GADIM Launch

GADIM, a disability in media initiative, launched at the UN Social Forum in 2016

Patricia Almeida, far left, speaks on the UN Social Forum panel in 2016. Almeida is a Brazilian woman with dark hair wearing a black blazer. She is speaking into a microphone and looking down at papers in front of her. In a box over her right shoulder is a white man providing sign language interpretation. To her left is a Black woman identified as R. Ssekindi by a name card in front of her and to her left is an Asian man in a grey suit with a card in front of him that says, HCDH, which is the United Nations High Commissioner for Human Rights.
(GADIM) began in 2016 to mark the 10th anniversary of the UN Convention on the Rights of Persons with Disabilities (CRPD).

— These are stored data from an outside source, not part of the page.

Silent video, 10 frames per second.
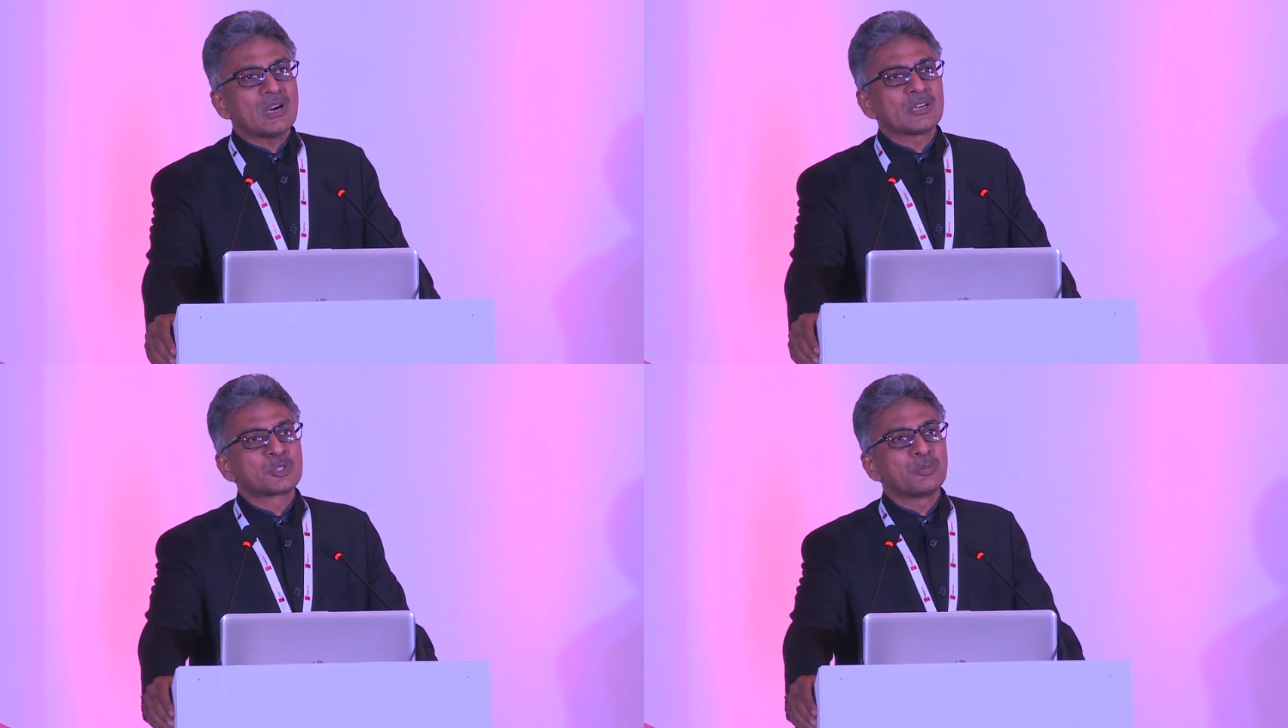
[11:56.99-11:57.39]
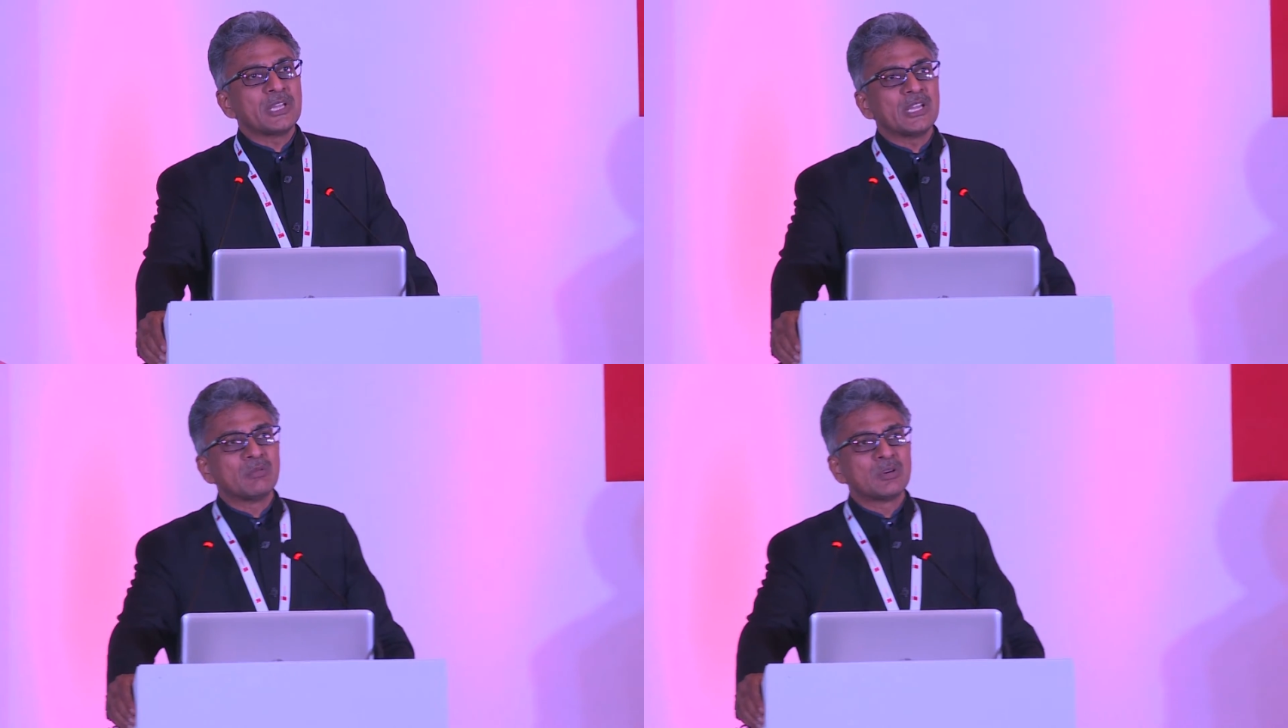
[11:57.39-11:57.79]
us to
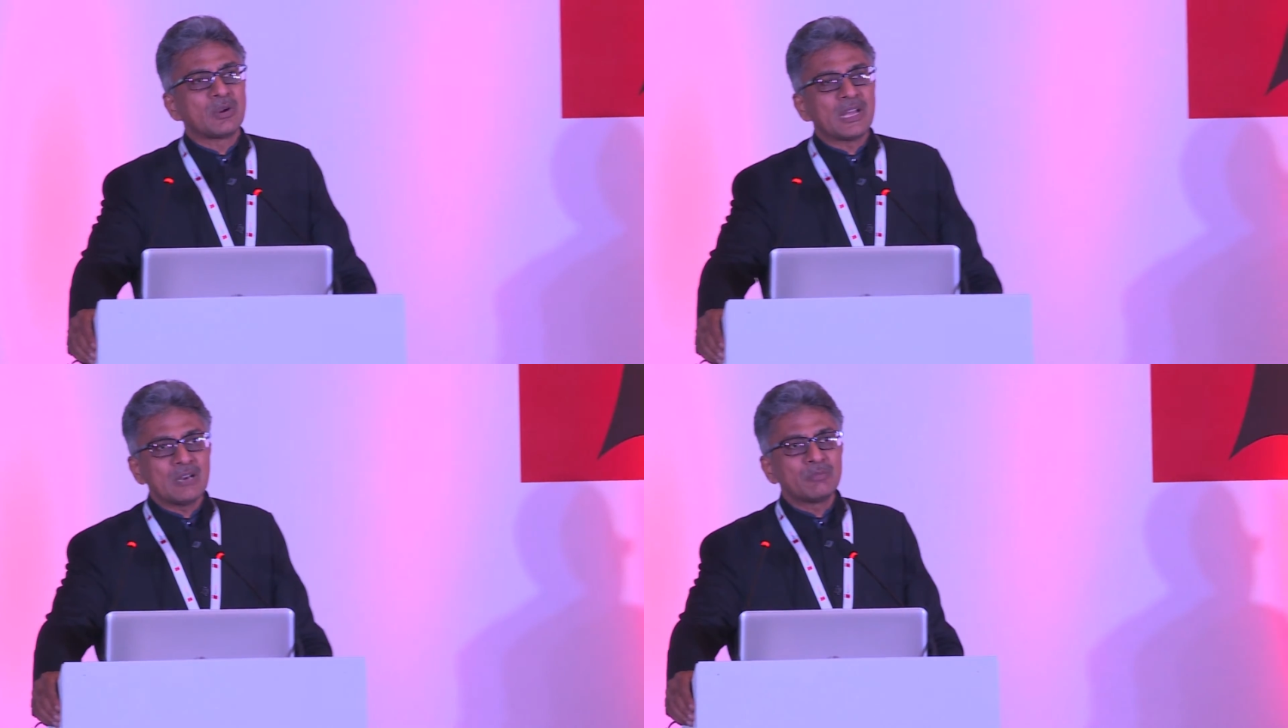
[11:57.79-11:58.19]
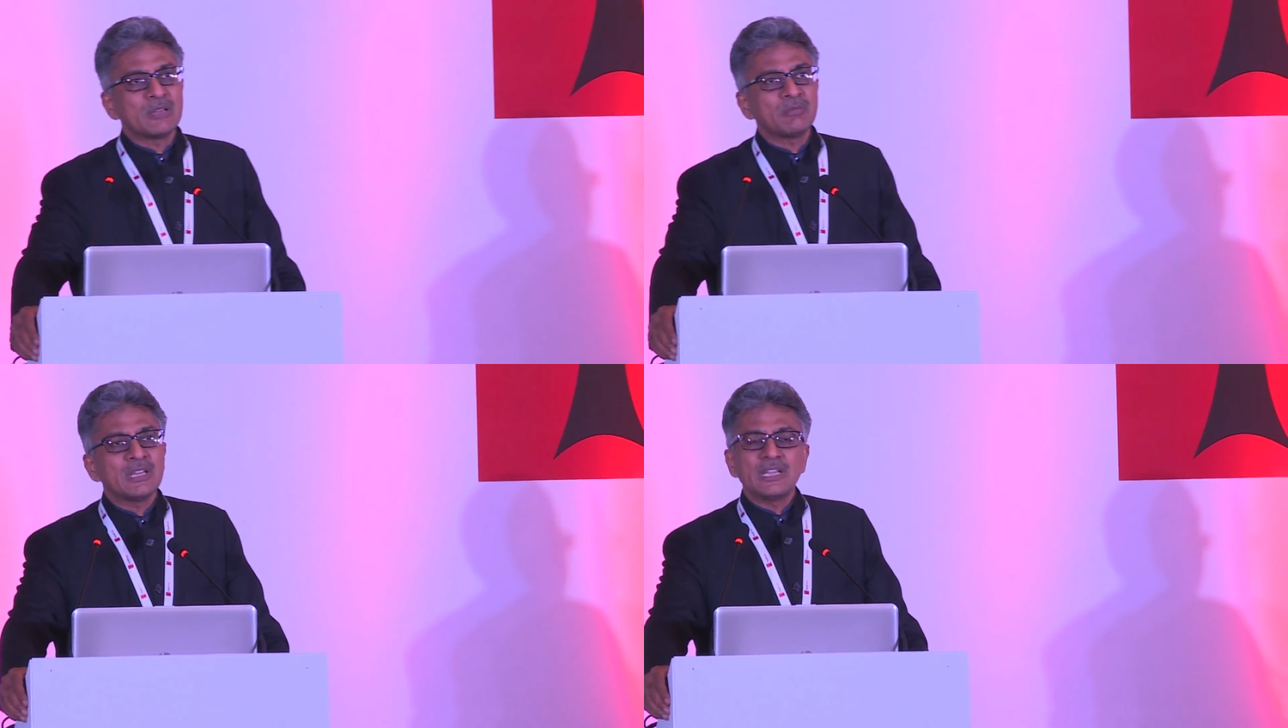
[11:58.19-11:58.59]
be able to help
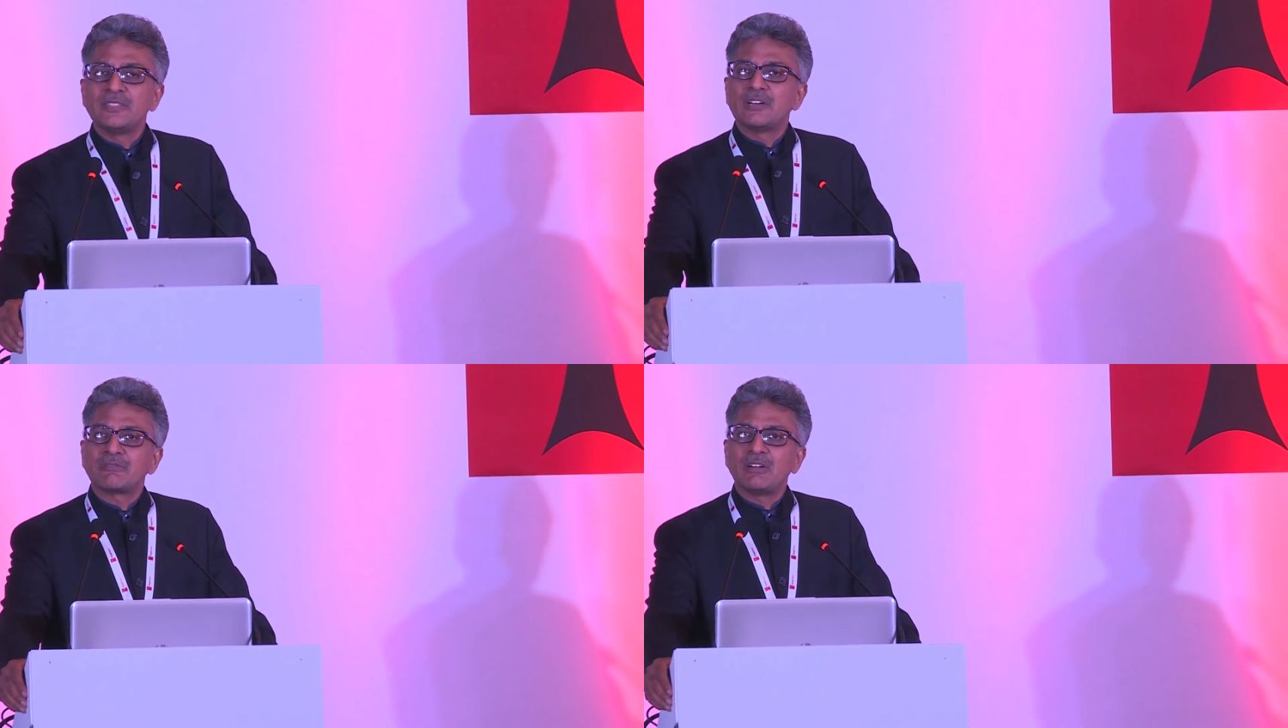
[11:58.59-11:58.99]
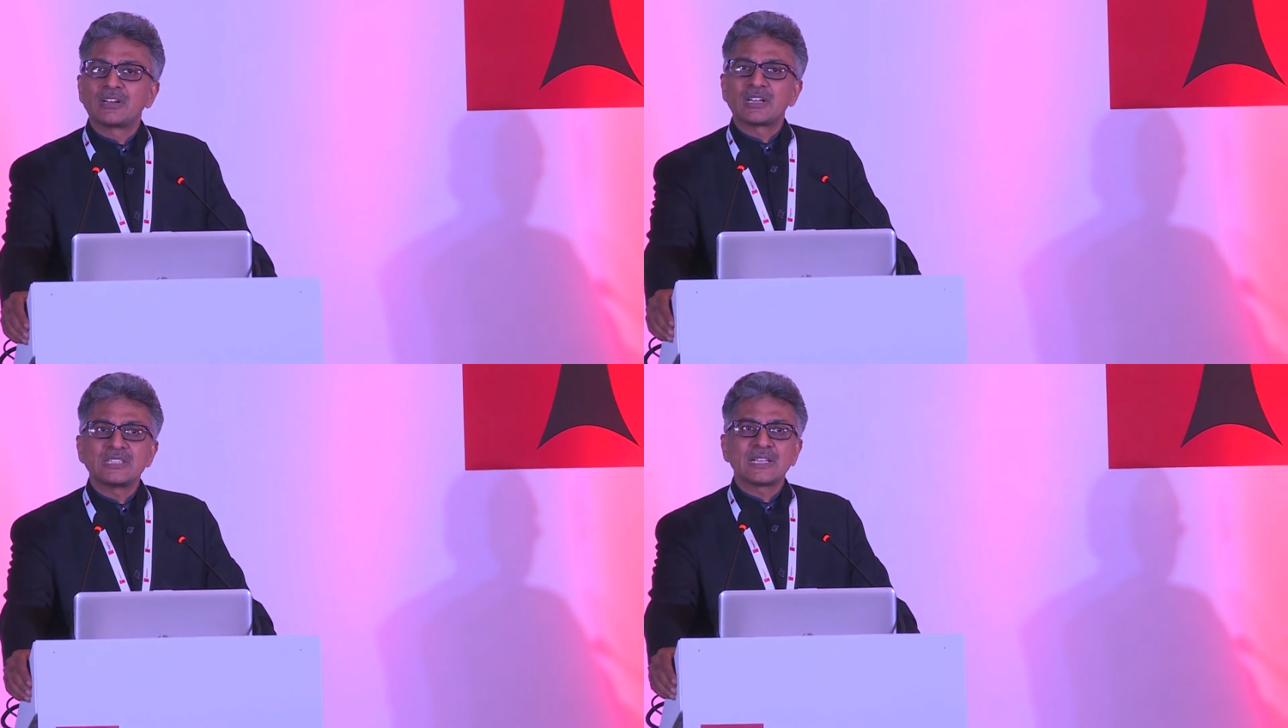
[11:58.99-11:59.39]
them in their
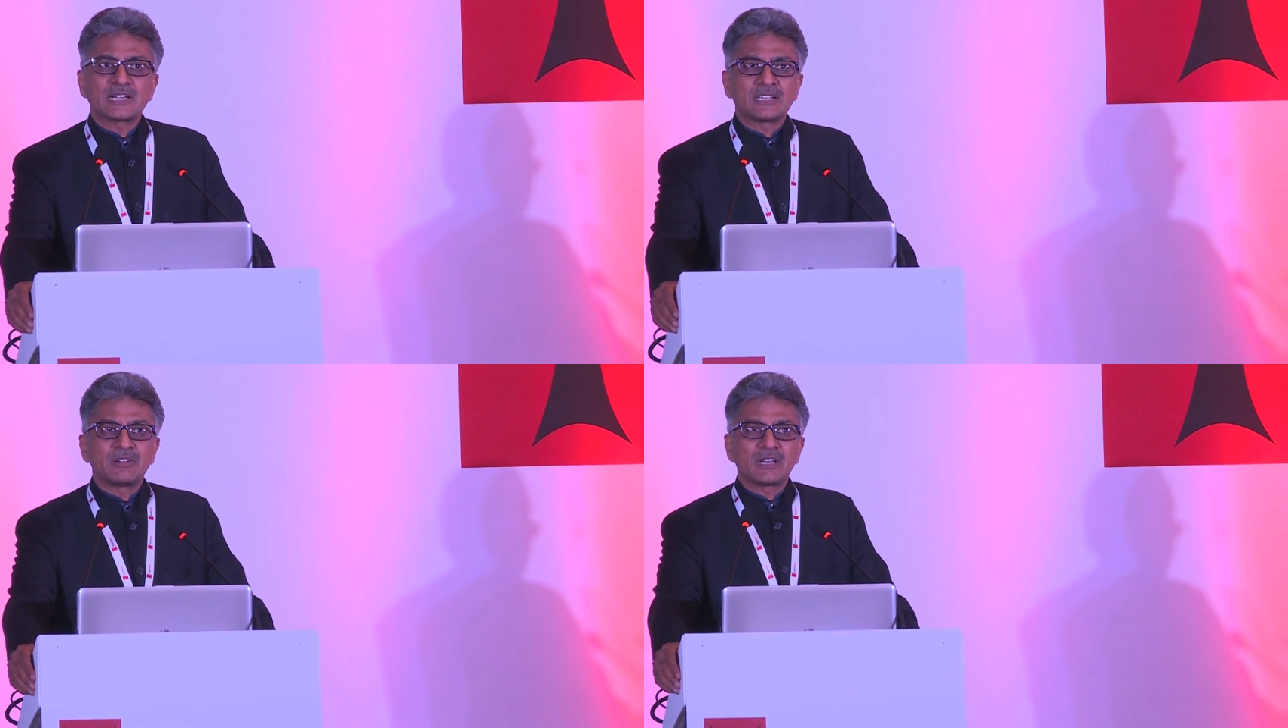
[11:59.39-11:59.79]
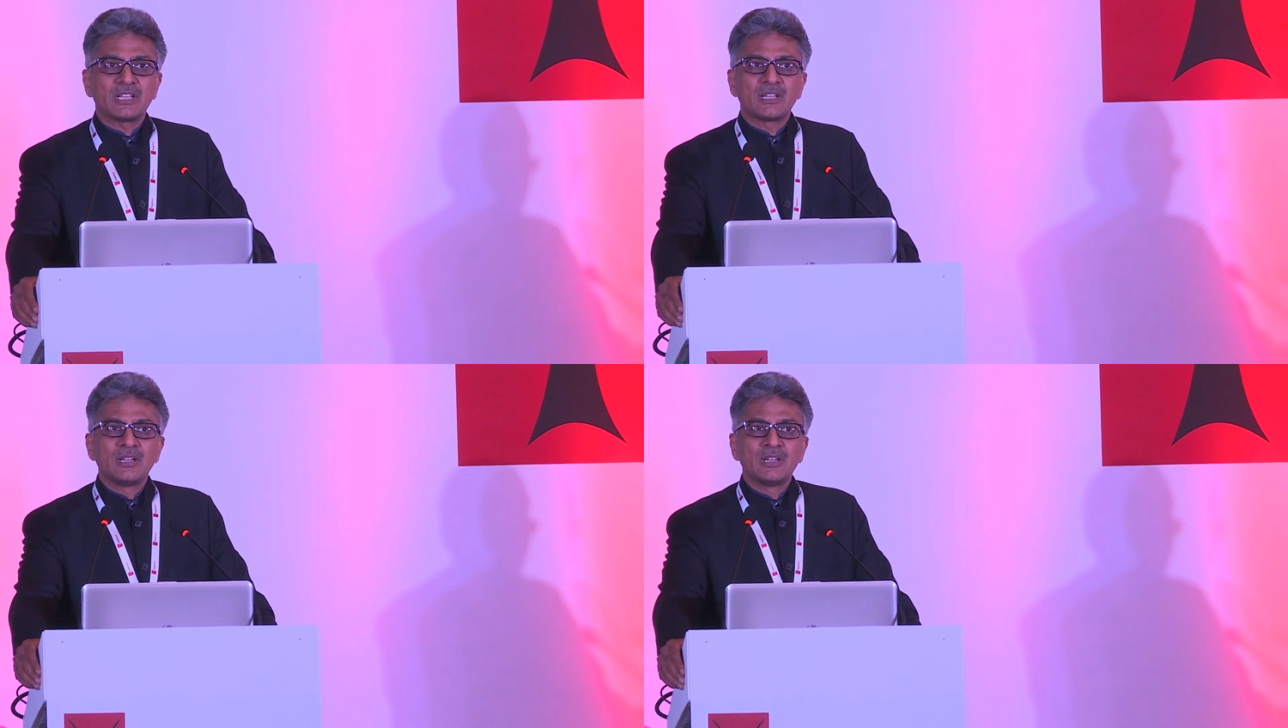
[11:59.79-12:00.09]
fundraising activity,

GADIM recognizes that the news and entertainment media have the potential to play pivotal roles in supporting human rights for persons with disabilities and eliminating barriers that diminish those rights.

Patricia Almeida, creator and co-founder of GADIM, participated in the official program of the Social Forum 2016 at the United Nations in Geneva, Switzerland, to launch GADIM. She spoke on a panel on the “Implementation of Agenda 2030 under the Convention on the Rights of Persons with Disabilities: The Future We Want,” which focused on the role of the media in relation to the realization of human rights for persons with disabilities.

Almeida explained how the media can be used as a tool to break disability stereotypes and to combat the ableism in a society that devalues persons with disabilities.

She cited positive examples of social marketing through media, such as the 2006-2007 Brazilian soap opera, “Pages of Life” (“Páginas da Vida”), from TV Globo, which used disability consultants in the development of characters and storylines and hired a girl with Down syndrome to play a character with Down syndrome on the show. The character was so popular that it helped create a widespread discussion about inclusive education in Brazil and in the other 90 countries where it was shown.

Almeida told the UN Social Forum that the media can speed up the needed cultural change to assist societies in realizing the full human rights for persons with disabilities. She emphasized that GADIM is in alignment with Article 8 of the UN CRPD, which says societies must raise awareness about the rights and dignity of persons with disabilities.

A captioned and sign language-interpreted video of Almeida’s remarks can be found here: ​https://youtu.be/9wyttX8qAk0

You may read the speech here

Catia Malaquias, co-founder of GADIM, also spoke at the UN Social Forum. She is the founder of Starting with Julius in Australia, which promotes the inclusion of persons with disabilities in advertising in Australia.

She said it is important that persons with disabilities are understood by businesses to be stakeholders, because they are their customers, employees, and suppliers.

“Inclusion in advertising is important because it helps to validate and normalize the participation of people with disability in the community, both as consumers and more generally, and to challenge the stigma, stereotypes and misconceptions that remain significant barriers to the enjoyment of rights,” Malaquias says at Starting with Julius.

A video of Malaquias’ talk is here:

https://youtu.be/83Hn89TB_Wg

The third co-founder of GADIM is Professor Beth Haller, from the United States, who is an academic expert in news and entertainment media representation of disability.

​GADIM has the support of the first Special Rapporteur on the Rights of Persons with Disabilities, Catalina Devandas Aguilar (2014-2020), and the International Disability Alliance (IDA).